After weeks of negotiations, Frederiksen announced on Tuesday evening in Copenhagen that she had informed Queen Margrethe II of Denmark that a broad government could be formed. “On Thursday we present Denmark’s new government, which consists of Social Democrats, Venstre and the Moderates,” she told reporters. She will present the main points of the government program on Wednesday – together with the previous opposition leader Jakob Ellemann-Jensen from Venstre and the head of the moderates, ex-Prime Minister Lars Løkke Rasmussen.
After leaving Venstre, Løkke only founded his new party in the summer of 2021 and positioned it in the political center between the two traditional blocs. In the parliamentary elections on November 1, the moderates immediately became the third strongest force behind the Social Democrats and Venstre. The three strongest parties will now form a coalition government – a kind of Danish grand coalition, if you will.
With a view to the Ukraine war and other crises, Frederiksen, who has ruled since 2019, had already announced before the parliamentary elections in November that she would strive for a broad government across the bloc borders. The 45-year-old had hoped to get even more parties in the political center on board than are actually there. Gradually, however, parties had said goodbye to the government negotiations in their official residence, Marienborg, north of Copenhagen.
The last remaining party from the left-wing camp, apart from the Social Democrats, the social-liberal Radical Venstre, ultimately left the talks on Tuesday out of dissatisfaction with plans for climate, children and education issues. This left the Social Democrats, Venstre and Moderate as the only negotiating partners. The fact that they will now form the government promptly met with criticism in the left block. A shift to the right and negative consequences for climate policy, among other things, have already been sensed there.

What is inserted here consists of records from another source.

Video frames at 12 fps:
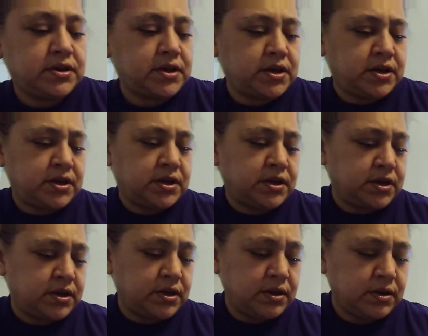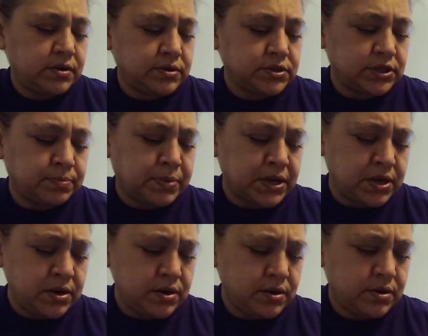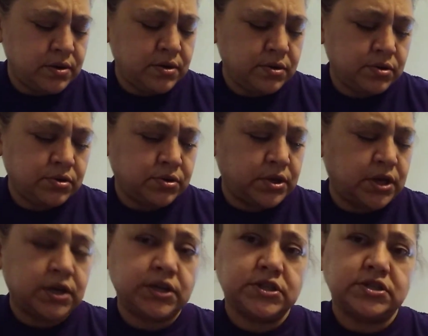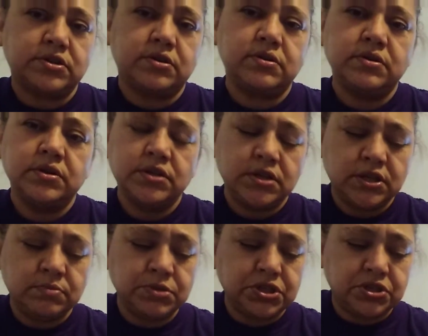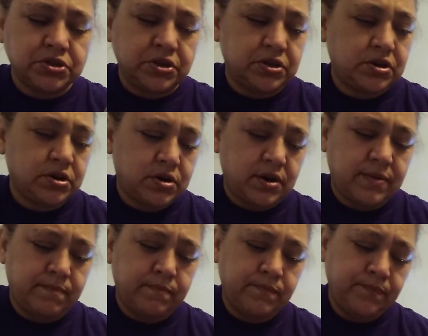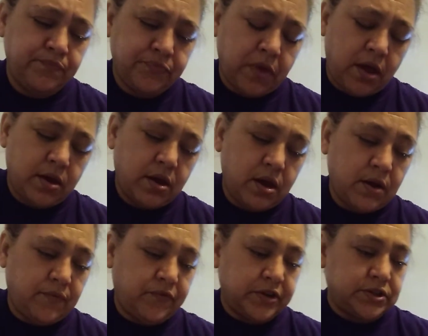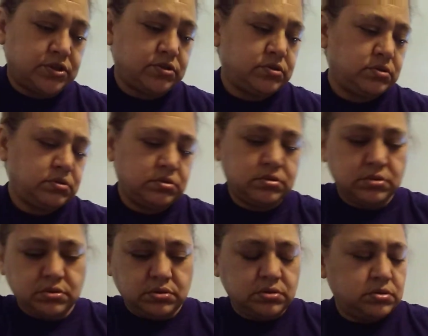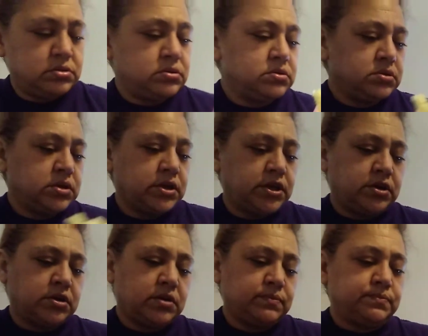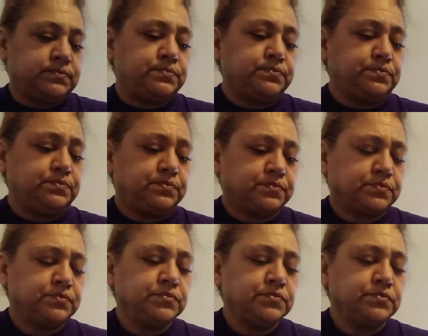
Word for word: And, is it a button? Oh, yeah, here's her. Let me show you her um outfit. Hang on.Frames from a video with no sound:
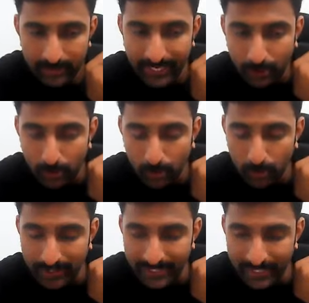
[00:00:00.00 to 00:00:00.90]
10 to
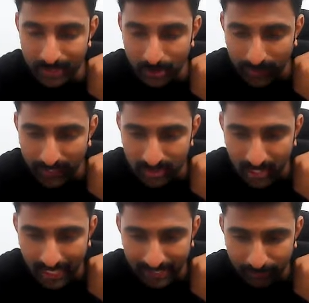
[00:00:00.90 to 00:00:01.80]
20 years of
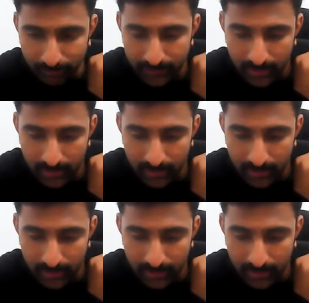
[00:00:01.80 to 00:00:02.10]
extra life.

Cross-bloc governments are very rare in Denmark. Only once in the history of the northern German neighbor had the two largest parties, the Social Democrats and Venstre, formed a coalition, namely in 1978 under the Social Democrat Anker Jørgensen. This government lasted only 14 months.
Ex-Prime Minister Løkke had already brought up the idea of cooperation in the political center before the previous parliamentary election in 2019, but lost the election for Venstre to Frederiksen. “It’s always good when dreams come true,” he said on Tuesday evening as he left the venue.
Minority governments, which then have to seek parliamentary majorities for laws, have been the rule rather than the exception in Denmark for years. Frederiksen and her previous purely social-democratic minority government had worked primarily with the left-wing camp, but with parties from the conservative-right bloc on strict migration policies, for example.
For the first time since 1993, there will now be a government in Copenhagen with a de facto majority of its own. The three parties only get 89 of the 179 seats. However, the four representatives from Greenland and the Faroe Islands – the so-called North Atlantic Mandates – traditionally do not interfere in Danish affairs. Greenland and the Faroe Islands are officially part of the Kingdom of Denmark, but are largely autonomous.
With Frederiksen’s announcement, the longest formation of a government that Denmark has ever seen comes to an end. It lasted almost six weeks – the previous record dates back to 1975, when the government search had dragged on for 35 days. From an international point of view, however, things are still moving much faster in the Scandinavian EU country than elsewhere.